Bike Share Network Optimization

Where does a city's bike-share network actually break? I mapped 150K+ Mobi Vancouver trips as a living graph to find the hubs that hold it together — and the gaps that quietly cost it.

RRStudioigraphWard's ClusteringGraph TheoryPower BI

Overview

A network science project that models Vancouver's Mobi bike-share system as a graph — 264 stations as nodes, trips as weighted edges — to find where the network breaks. I built an R ETL pipeline that cleaned 150K+ September 2024 trips, then used Ward's hierarchical clustering and four centrality metrics to pinpoint the critical hubs, dead zones, and rebalancing opportunities. I'm now extending it with Power BI dashboards and predictive modeling to forecast station imbalance before it happens.

The Problem

Every bike-share rider has hit it: the station is full so you can't dock, or empty so you can't ride. Behind that frustration is a hard operations problem — operators rebalance bikes by truck, manually and reactively, burning money to chase a moving target. The usual dashboards show where bikes are, but never why the network behaves the way it does. The bet of this project: treat the system as a graph, and the structure itself will tell you which stations are load-bearing, which are dead weight, and where to act before the imbalance becomes a problem.

Questions Addressed

01
Which stations serve as major hubs, and how does their connectivity influence overall network efficiency?
02
How can data-driven strategies optimize bike distribution and reduce station congestion?
03
What is the impact of transit frequency variations on resource allocation across the network?
04
How can clustering and predictive modelling enhance the system's scalability and operational performance?

Methodology

Phase 1

From Raw Trips to a Clean Graph

Real-world data is never analysis-ready. I built an ETL pipeline in R against Mobi's open September 2024 ridership dataset — standardizing station IDs to 4-digit codes, stripping invalid and placeholder ("0000") entries with regex, and collapsing 150K+ individual trips into a weighted directed edge list keyed on each unique origin→destination pair. The output: a single, trustworthy graph of consistent nodes and edges that every downstream metric could rely on.

RRStudioCSVigraph

Phase 2

Letting the Network Cluster Itself

Using igraph, I turned the trip graph into an adjacency matrix and then a distance matrix — inverting edge weights so that high-frequency routes read as "close." Ward's hierarchical clustering then minimized intra-cluster variance to let the network reveal its own communities: four natural clusters of 84, 80, 74, and 26 stations, each with a distinct connectivity signature. Dendrograms and per-cluster network graphs made the structure visible at a glance.

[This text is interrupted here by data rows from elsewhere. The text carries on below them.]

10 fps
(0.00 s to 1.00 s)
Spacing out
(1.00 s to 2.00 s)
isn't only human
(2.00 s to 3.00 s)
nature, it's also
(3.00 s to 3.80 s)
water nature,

RigraphWard's MethodRStudio

Phase 3

Finding the Stations That Matter

Four centrality lenses, each answering a different operational question. Betweenness (mean 239.2) exposed the bridge stations that traffic must flow through. Eigenvector (mean 0.0188) surfaced the influential hubs wired to other high-traffic nodes. Degree ratios revealed which stations quietly absorb more bikes than they release. Closeness (mean 0.566, range 0.398–0.620) ranked how reachable each station is from everywhere else. Together they turn a flat map of dots into a ranked priority list.

RigraphRStudio

Phase 4

Making It Operational — Power BI & Prediction (in progress)

Analysis only matters if an operator can act on it. I'm exporting cluster membership and centrality scores from R into a clean feature table, joining station latitude/longitude, and building an interactive Power BI dashboard: a geospatial map sizing and coloring each station by centrality, a cluster filter, and a degree-ratio heatmap that flags rebalancing candidates instantly. In parallel I'm developing predictive demand models to forecast imbalance before it happens — moving the project from "here's what the network looks like" to "here's where to send the truck tomorrow."

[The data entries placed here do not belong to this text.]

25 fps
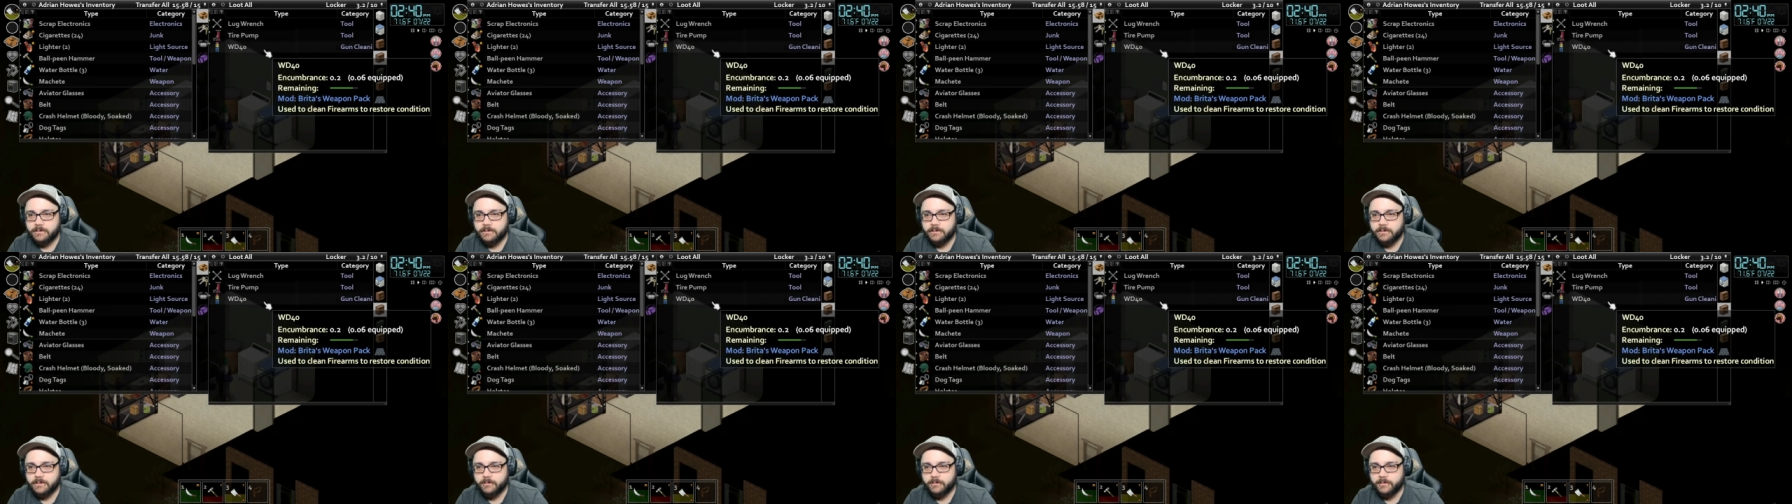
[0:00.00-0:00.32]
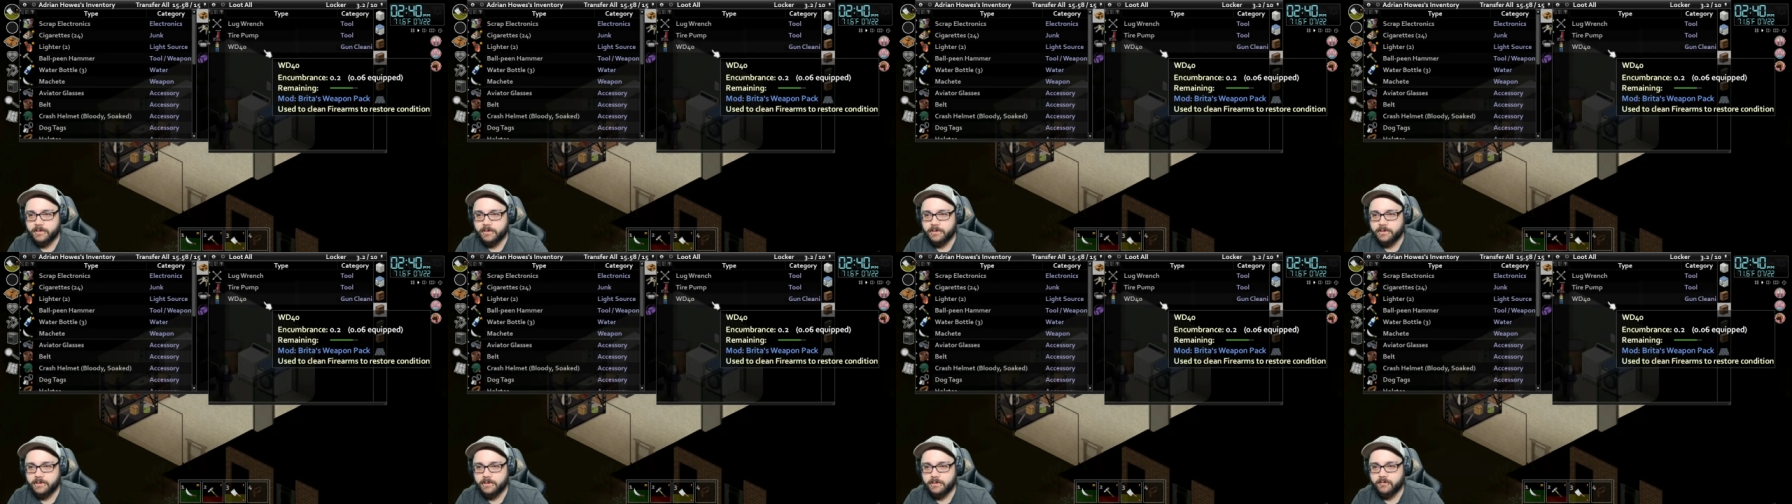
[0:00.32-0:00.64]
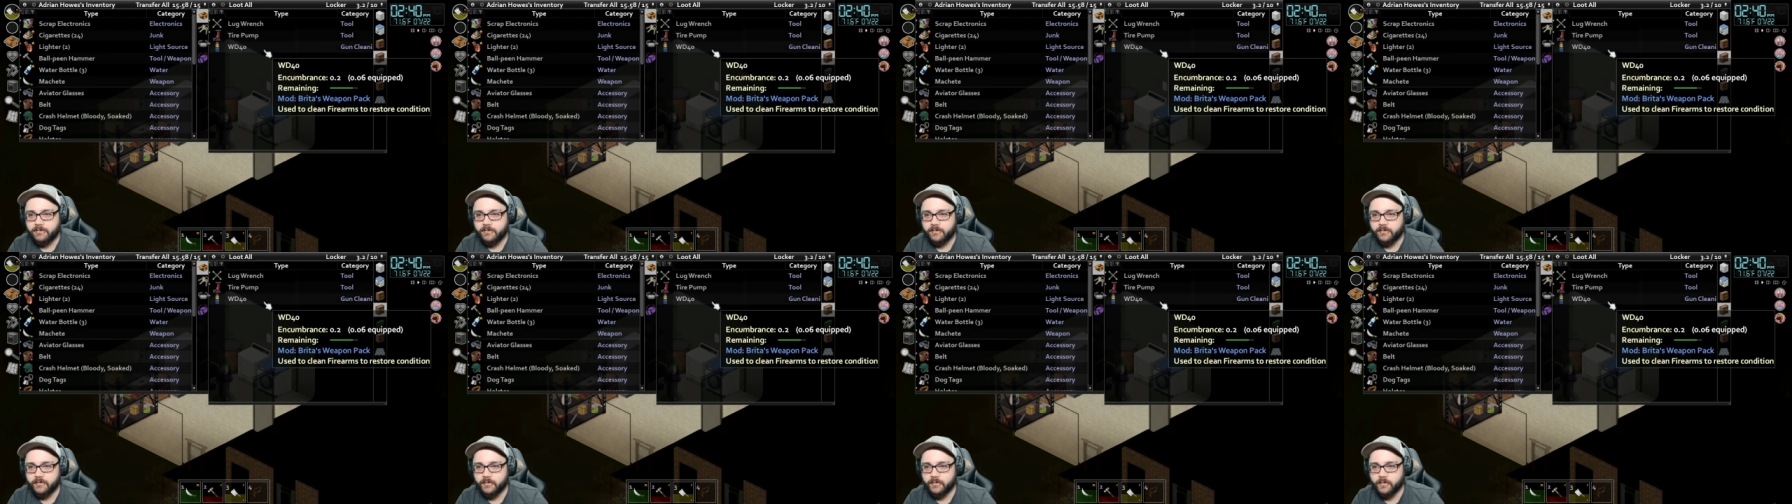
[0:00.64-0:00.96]
W D
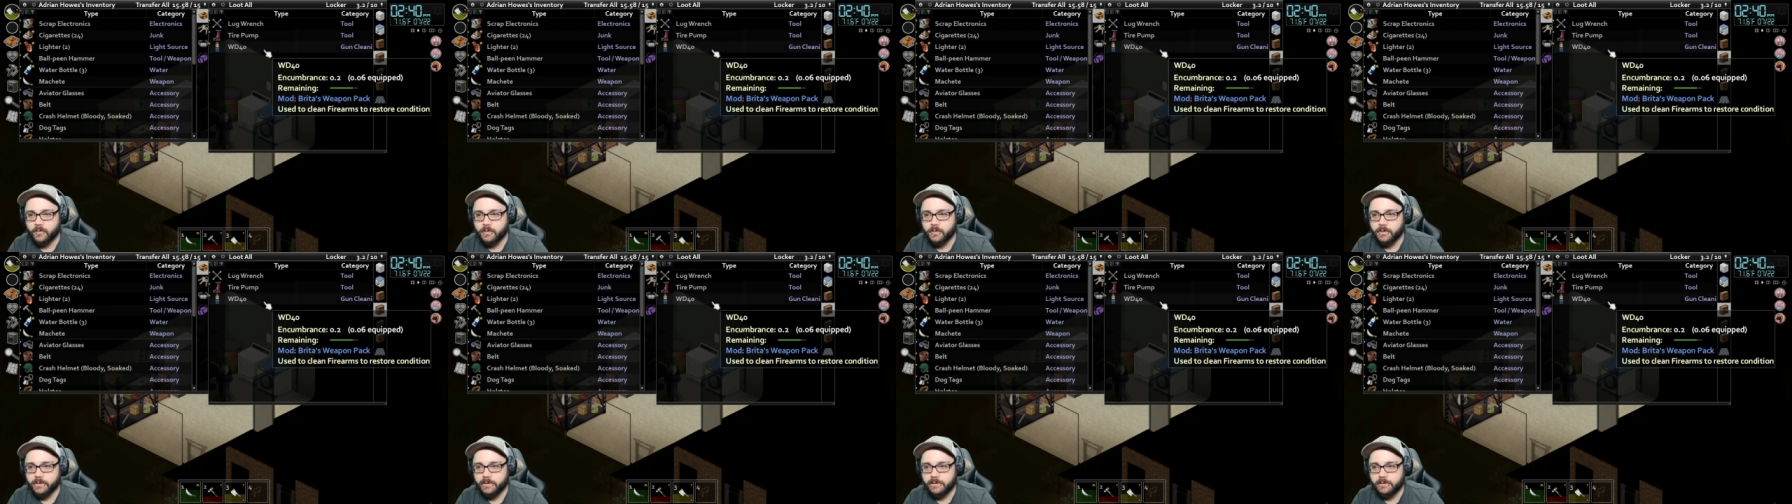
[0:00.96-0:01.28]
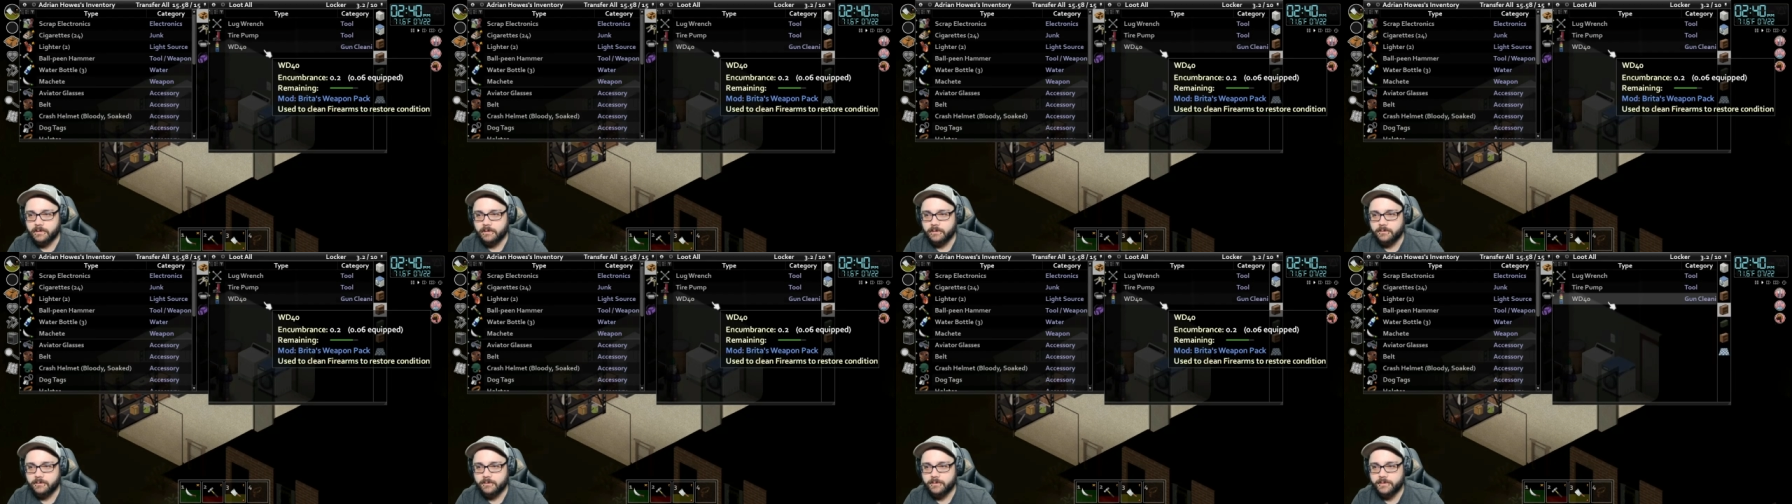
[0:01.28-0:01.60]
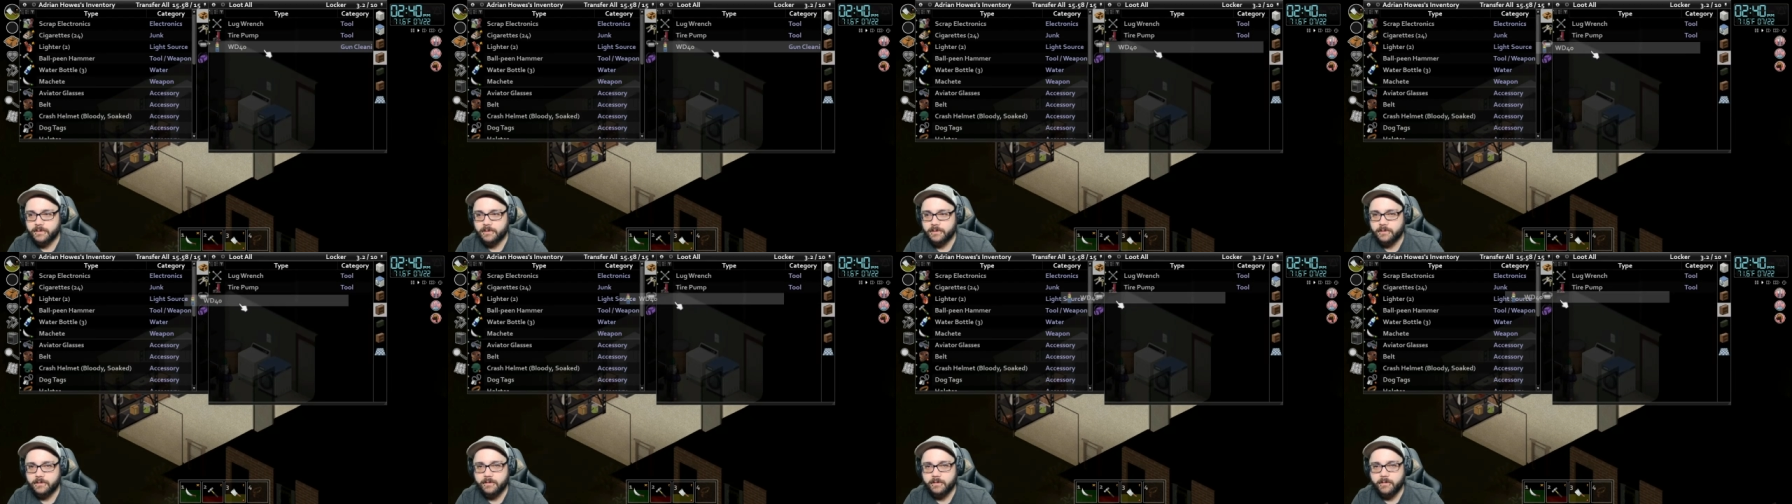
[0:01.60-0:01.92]
forty.
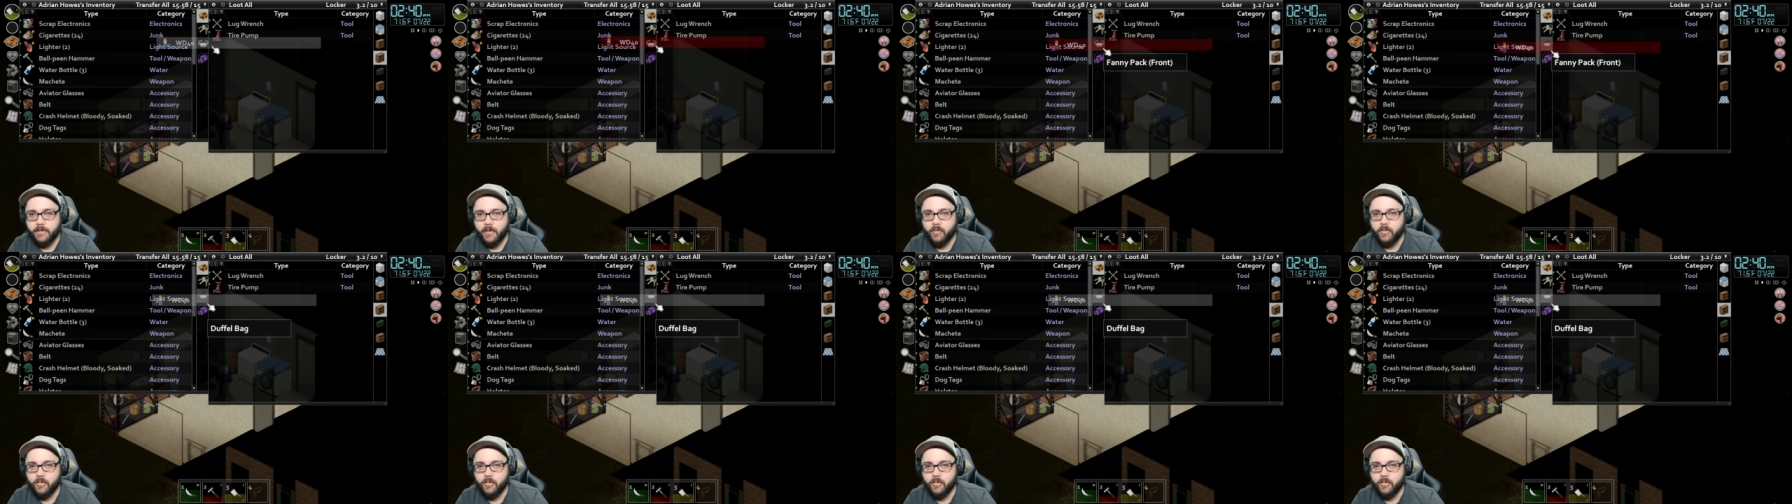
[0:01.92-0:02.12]
Used to clean.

Power BIDAXRPredictive Modeling

Key Results

150K+Ridership records processed (Sep 2024)

264Stations analyzed (Mobi Vancouver)

4Network clusters identified

239.2Avg betweenness centrality

0.566Mean closeness centrality

0Sink nodes — all stations active

Key Findings

Hierarchical clustering cleanly partitioned the 264-station network into four communities (84, 80, 74, and 26 stations). Cluster 1 showed the highest internal cohesion (avg height 0.529) while Cluster 3 was the weakest (0.201) — a clear signal of underutilized nodes where infrastructure or rebalancing investment yields the most return.

A small set of stations carries the network: stations 222, 76, and 223 dominate betweenness centrality (avg 239.2), acting as critical bridge nodes. If any of these saturates or empties, trip flow across the whole system degrades — making them the highest-priority targets for proactive rebalancing.

Eigenvector analysis identified stations 209, 105, and 103 as the most influential hubs — densely connected to other high-traffic nodes and essential to global network efficiency. These are the stations whose reliability disproportionately defines rider experience.

No sink nodes were found: all 264 stations actively contribute to both inbound and outbound traffic. Yet degree ratios expose significant imbalance — Node 982 (ratio 3.5) absorbs far more trips than it dispatches, a textbook candidate for scheduled bike redistribution.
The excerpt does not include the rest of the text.